# Marks and Spencer's...free delivery



## hopers7

Hello everybody


M&S are doing free delivery to NZ for a limited time only!!


Get shopping!


----------



## topcat83

hopers7 said:


> Hello everybody
> 
> 
> M&S are doing free delivery to NZ for a limited time only!!
> 
> 
> Get shopping!


Hurrah! Bras & knickers here I come :clap2::clap2:

(but be careful with the value of your order or you'll be caught out by Customs - with free delivery, its worth splitting it into smaller orders.

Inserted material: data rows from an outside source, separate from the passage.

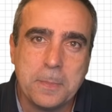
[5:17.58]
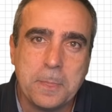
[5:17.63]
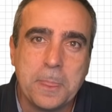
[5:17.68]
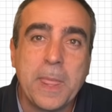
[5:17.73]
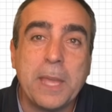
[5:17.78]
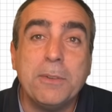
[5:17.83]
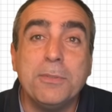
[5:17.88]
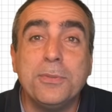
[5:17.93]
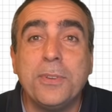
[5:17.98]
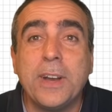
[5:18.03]

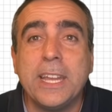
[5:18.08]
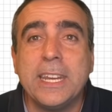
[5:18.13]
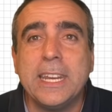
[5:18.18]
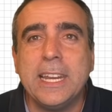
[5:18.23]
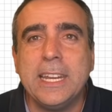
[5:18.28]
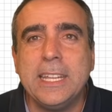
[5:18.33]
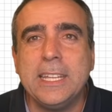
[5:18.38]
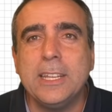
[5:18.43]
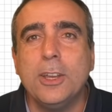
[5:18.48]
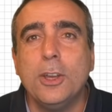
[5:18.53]
And
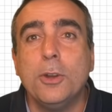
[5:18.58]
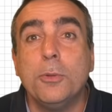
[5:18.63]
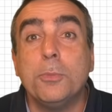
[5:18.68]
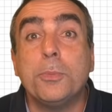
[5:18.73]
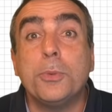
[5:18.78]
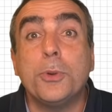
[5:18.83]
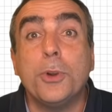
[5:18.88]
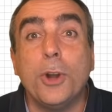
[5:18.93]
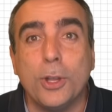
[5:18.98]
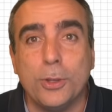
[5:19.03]
finally,
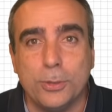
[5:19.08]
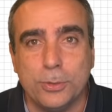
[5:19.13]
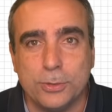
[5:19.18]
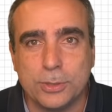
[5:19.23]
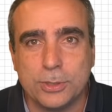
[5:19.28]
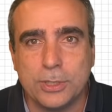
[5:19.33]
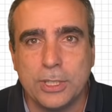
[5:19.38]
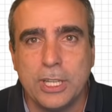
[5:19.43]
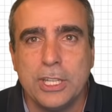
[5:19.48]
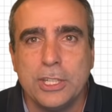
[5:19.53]

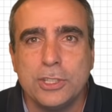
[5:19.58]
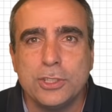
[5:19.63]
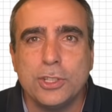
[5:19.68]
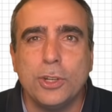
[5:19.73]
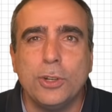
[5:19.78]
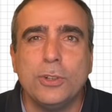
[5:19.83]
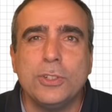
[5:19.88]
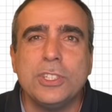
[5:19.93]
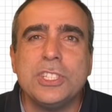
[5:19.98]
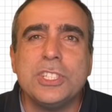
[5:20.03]
products.
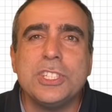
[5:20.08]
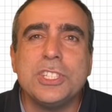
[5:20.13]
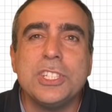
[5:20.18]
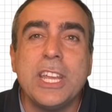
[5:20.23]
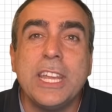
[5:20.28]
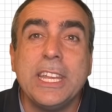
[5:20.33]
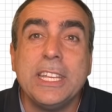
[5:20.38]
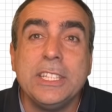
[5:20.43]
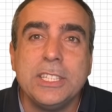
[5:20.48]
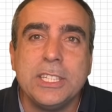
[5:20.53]
So
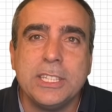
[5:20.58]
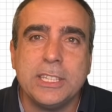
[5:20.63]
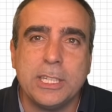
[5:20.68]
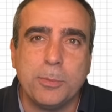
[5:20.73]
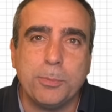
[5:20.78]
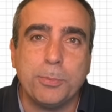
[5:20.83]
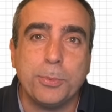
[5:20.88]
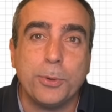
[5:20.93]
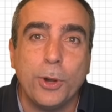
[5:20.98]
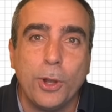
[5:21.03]
changing the
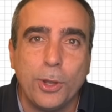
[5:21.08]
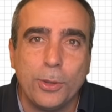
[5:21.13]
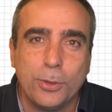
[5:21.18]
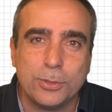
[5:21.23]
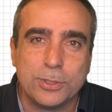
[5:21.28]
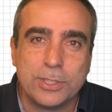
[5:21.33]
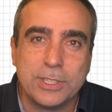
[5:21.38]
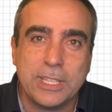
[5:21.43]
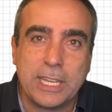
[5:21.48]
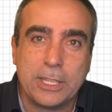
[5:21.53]

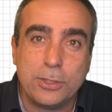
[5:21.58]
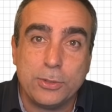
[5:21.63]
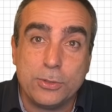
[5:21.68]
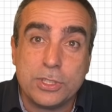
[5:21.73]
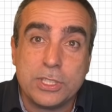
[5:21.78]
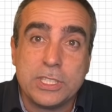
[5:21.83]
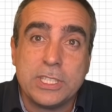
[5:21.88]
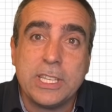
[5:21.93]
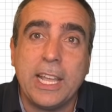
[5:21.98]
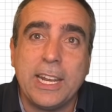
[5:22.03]
products that you
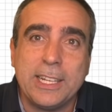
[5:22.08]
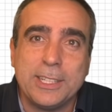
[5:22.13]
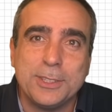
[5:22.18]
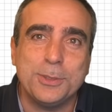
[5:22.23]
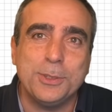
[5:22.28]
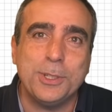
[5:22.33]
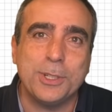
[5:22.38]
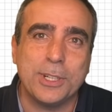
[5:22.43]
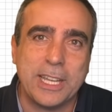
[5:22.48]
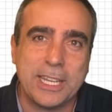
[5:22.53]
sell to
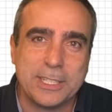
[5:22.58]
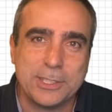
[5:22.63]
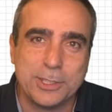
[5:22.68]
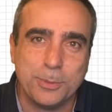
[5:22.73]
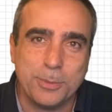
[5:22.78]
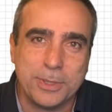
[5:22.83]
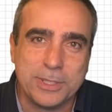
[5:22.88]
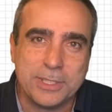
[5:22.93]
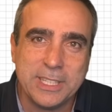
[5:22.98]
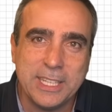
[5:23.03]
your
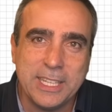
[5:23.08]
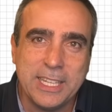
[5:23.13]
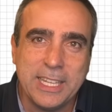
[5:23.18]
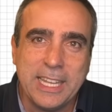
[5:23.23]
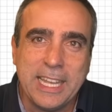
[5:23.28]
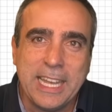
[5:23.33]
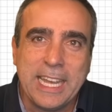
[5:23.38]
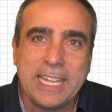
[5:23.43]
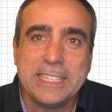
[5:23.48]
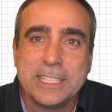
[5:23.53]
customers.
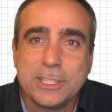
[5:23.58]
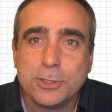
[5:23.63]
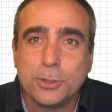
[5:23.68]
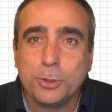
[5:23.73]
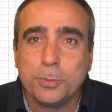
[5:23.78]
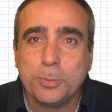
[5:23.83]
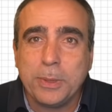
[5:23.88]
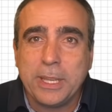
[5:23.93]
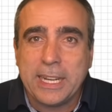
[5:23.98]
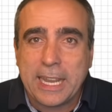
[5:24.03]
And this
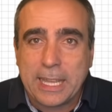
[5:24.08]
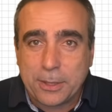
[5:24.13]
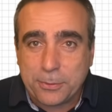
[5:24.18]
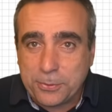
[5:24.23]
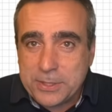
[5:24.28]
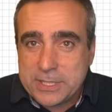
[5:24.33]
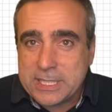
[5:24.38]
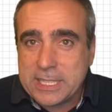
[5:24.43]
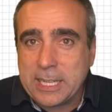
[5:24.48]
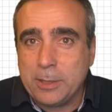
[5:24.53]
could be like
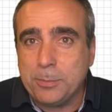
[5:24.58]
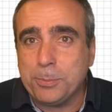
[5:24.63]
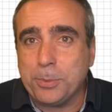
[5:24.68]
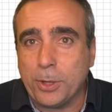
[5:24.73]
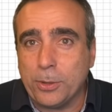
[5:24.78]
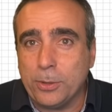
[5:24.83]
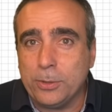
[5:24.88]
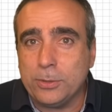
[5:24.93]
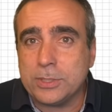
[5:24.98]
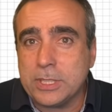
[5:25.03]
physical
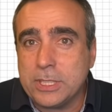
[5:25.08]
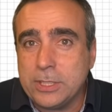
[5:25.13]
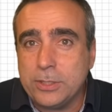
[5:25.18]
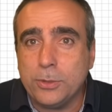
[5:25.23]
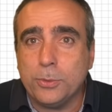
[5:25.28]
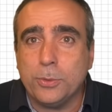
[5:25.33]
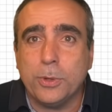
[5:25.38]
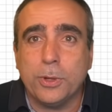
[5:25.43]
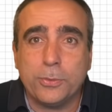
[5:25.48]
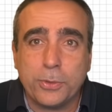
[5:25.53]
products if you
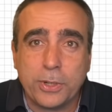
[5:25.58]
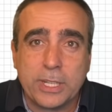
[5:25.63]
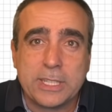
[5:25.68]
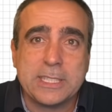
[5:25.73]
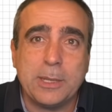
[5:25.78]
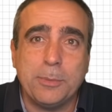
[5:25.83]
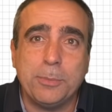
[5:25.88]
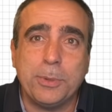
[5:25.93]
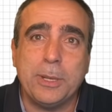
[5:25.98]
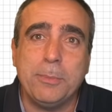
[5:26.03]
work, for
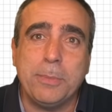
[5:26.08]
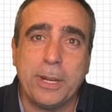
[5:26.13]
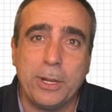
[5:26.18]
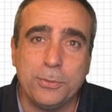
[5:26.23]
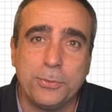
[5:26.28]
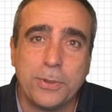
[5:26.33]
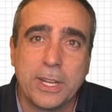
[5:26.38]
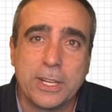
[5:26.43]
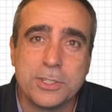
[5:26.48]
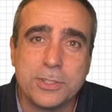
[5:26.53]
example, in
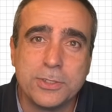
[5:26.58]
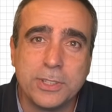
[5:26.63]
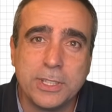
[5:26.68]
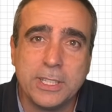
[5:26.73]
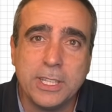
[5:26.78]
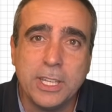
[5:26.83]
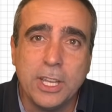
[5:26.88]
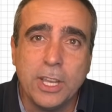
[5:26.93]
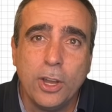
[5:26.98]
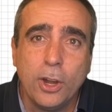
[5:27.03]

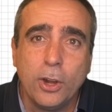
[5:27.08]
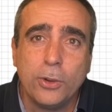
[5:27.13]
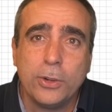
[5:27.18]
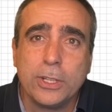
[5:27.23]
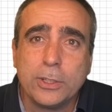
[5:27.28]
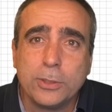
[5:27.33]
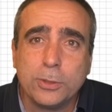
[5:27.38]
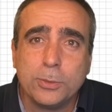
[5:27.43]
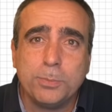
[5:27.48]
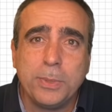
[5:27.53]
manufacturing, or
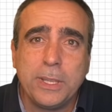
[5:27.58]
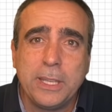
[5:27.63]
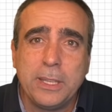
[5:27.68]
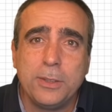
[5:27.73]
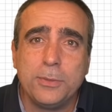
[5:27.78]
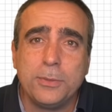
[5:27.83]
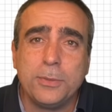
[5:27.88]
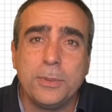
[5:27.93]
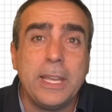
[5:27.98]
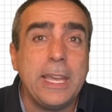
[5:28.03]
it could
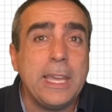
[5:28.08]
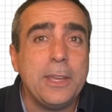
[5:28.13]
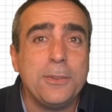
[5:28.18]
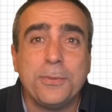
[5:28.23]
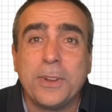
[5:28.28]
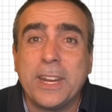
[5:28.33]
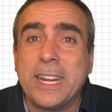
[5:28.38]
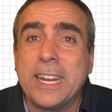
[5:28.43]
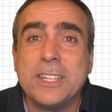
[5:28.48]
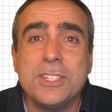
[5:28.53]
be
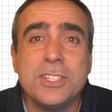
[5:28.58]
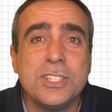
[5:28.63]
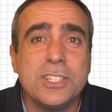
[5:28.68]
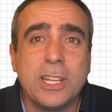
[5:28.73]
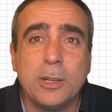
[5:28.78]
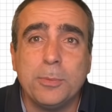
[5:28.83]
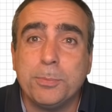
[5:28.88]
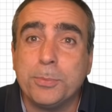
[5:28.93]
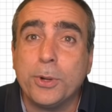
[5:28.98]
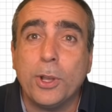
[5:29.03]

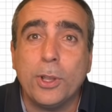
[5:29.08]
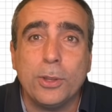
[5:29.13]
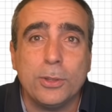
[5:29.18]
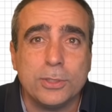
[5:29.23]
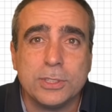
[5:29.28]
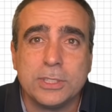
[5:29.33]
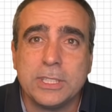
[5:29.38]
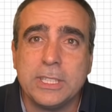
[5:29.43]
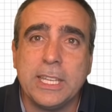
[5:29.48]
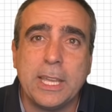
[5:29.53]
financial
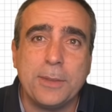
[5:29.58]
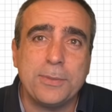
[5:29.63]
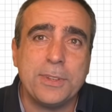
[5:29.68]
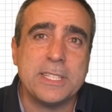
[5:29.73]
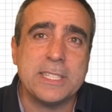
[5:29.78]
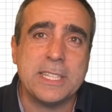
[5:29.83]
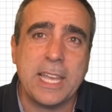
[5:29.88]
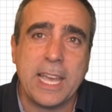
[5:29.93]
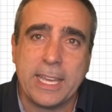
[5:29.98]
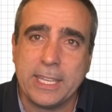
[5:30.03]
products in
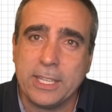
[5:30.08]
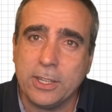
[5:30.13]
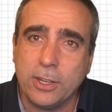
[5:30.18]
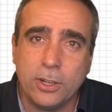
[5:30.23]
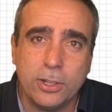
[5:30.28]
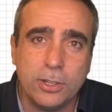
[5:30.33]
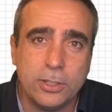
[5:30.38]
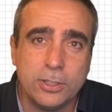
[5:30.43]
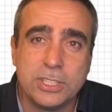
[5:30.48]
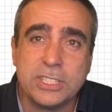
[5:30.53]
FSI,
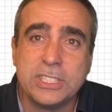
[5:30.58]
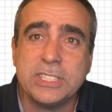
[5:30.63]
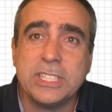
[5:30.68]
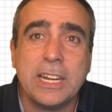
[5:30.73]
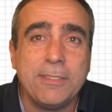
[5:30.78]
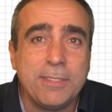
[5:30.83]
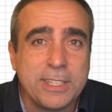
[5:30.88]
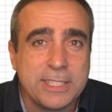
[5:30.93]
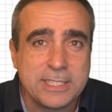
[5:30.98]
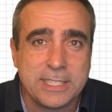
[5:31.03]
or
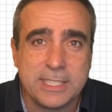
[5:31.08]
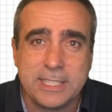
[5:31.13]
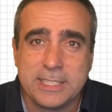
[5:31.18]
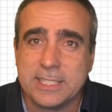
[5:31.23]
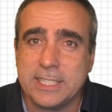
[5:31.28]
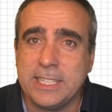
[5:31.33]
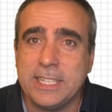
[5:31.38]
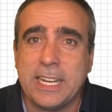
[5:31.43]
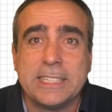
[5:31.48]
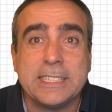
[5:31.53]
services
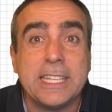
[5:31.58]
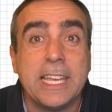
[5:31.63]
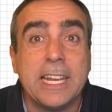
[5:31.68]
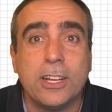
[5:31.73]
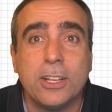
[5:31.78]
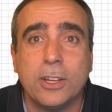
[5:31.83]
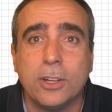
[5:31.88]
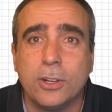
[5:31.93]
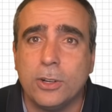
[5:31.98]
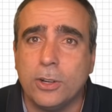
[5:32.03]
in a
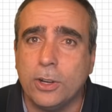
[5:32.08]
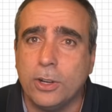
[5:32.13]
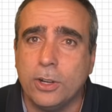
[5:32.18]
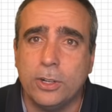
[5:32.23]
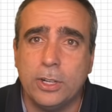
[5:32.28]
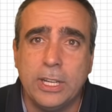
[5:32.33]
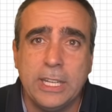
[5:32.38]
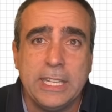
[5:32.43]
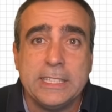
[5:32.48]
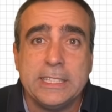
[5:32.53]
telco,
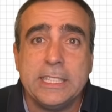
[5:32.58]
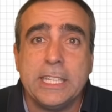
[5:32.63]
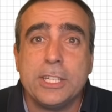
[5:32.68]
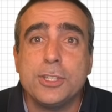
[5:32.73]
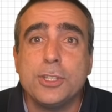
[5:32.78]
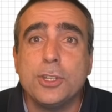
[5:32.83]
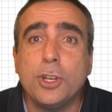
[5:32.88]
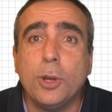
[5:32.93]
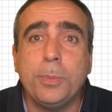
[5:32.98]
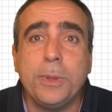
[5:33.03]
or the
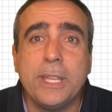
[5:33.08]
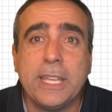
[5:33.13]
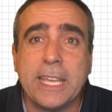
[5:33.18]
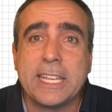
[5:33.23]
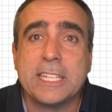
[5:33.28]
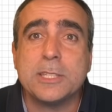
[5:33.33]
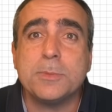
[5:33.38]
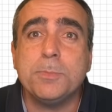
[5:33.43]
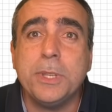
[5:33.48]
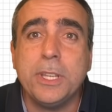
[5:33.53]
shopping
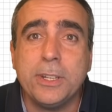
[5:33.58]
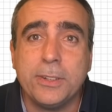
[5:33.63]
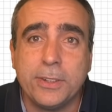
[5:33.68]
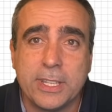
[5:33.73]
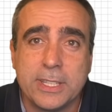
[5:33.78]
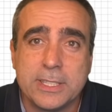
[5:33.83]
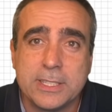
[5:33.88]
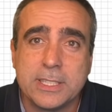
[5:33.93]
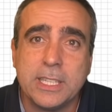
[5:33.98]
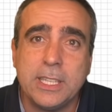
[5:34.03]

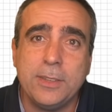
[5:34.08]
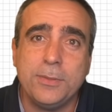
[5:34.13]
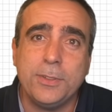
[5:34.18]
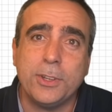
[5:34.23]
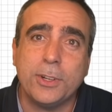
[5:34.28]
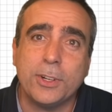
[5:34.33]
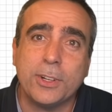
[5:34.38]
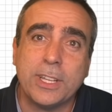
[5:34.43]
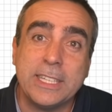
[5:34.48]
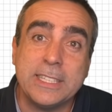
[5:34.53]
experience if
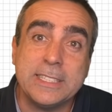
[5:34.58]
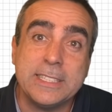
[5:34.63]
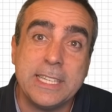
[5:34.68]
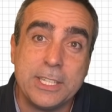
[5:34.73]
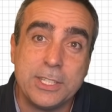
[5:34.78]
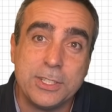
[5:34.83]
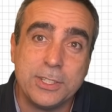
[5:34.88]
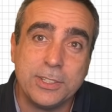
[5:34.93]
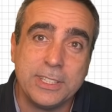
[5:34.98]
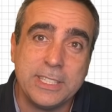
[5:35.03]
your
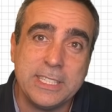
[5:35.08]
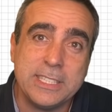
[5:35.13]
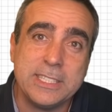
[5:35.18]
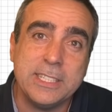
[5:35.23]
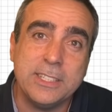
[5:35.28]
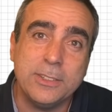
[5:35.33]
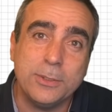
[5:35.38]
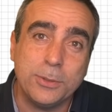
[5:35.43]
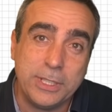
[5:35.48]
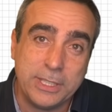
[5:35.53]
organization is
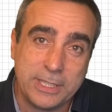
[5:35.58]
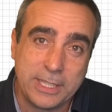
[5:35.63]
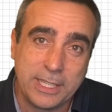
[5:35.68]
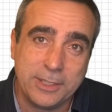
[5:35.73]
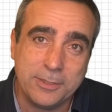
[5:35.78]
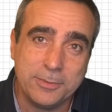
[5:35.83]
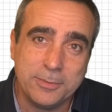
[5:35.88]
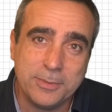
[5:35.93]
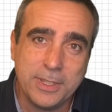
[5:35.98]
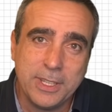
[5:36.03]
in retail.
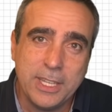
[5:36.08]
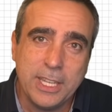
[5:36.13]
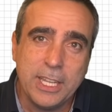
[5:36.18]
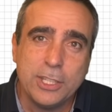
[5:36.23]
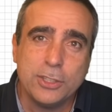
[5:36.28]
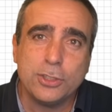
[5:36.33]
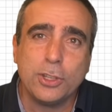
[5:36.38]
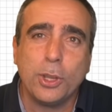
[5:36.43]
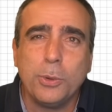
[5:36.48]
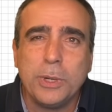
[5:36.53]

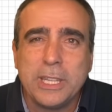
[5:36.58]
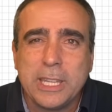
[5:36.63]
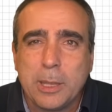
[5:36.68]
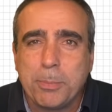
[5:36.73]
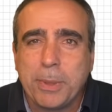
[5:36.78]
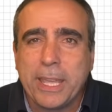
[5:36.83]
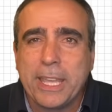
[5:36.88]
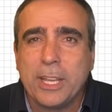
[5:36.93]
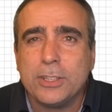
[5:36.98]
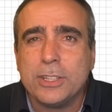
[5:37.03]
So it will
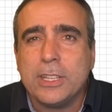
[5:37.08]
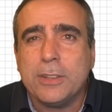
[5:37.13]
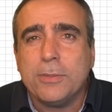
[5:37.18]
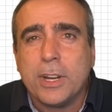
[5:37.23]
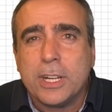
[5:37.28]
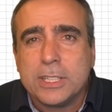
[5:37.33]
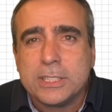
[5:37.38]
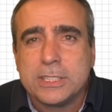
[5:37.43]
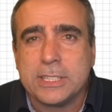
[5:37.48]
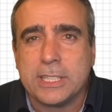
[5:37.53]
depend on the
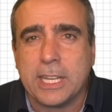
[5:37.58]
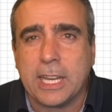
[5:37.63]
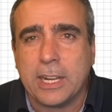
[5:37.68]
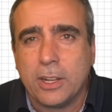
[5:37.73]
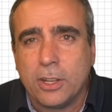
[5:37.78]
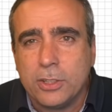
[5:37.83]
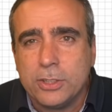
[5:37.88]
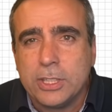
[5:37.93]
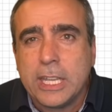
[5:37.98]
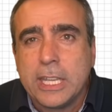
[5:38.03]
vertical,
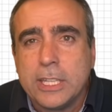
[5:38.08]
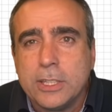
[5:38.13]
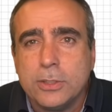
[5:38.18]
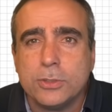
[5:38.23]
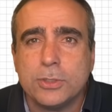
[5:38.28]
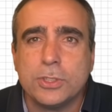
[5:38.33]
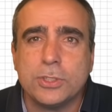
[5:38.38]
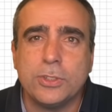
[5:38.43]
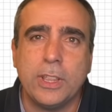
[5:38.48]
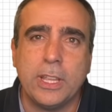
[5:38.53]
on the
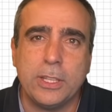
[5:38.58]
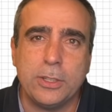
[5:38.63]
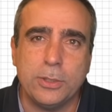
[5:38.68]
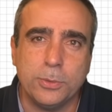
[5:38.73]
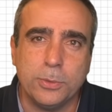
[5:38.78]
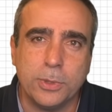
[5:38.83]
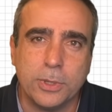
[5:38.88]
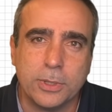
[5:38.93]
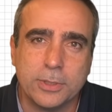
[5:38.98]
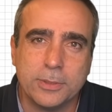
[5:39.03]
industry that you
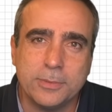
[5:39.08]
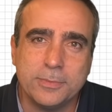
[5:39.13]
work.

I tend to keep it to just over £100)


----------



## Song_Si

see also this thread Internet Shopping Import Duties

and NZ Customs - Items coming into New Zealand

Curious - are NZ orders sent from UK or Malaysia? - have been to M&S store in KLCC, Kuala Lumpur


----------



## topcat83

Song_Si said:


> see also this thread Internet Shopping Import Duties
> 
> and NZ Customs - Items coming into New Zealand
> 
> Curious - are NZ orders sent from UK or Malaysia? - have been to M&S store in KLCC, Kuala Lumpur


I'm pretty sure it's from the UK. I'm certainly looking at the UK website...


----------



## Song_Si

^ just wondered if they also warehoused from Asia - M&S 11 stores in Thailand, 8 Singapore, 14 Indonesia, 4 Malaysia, then there are all the Robinsons Stores across Asia that also sell M&S items.
I've ordered items online from Amazon UK that have arrived from Germany often.


----------



## escapedtonz

hopers7 said:


> Hello everybody
> 
> 
> M&S are doing free delivery to NZ for a limited time only!!
> 
> 
> Get shopping!


The order already in 

I think Tesco.com doing something similar too ?


----------



## Guest

Purchased a super cute born in 2013 outfit from M&S and another from Next. 
Next order was cheaper and arrived in 4 days.


----------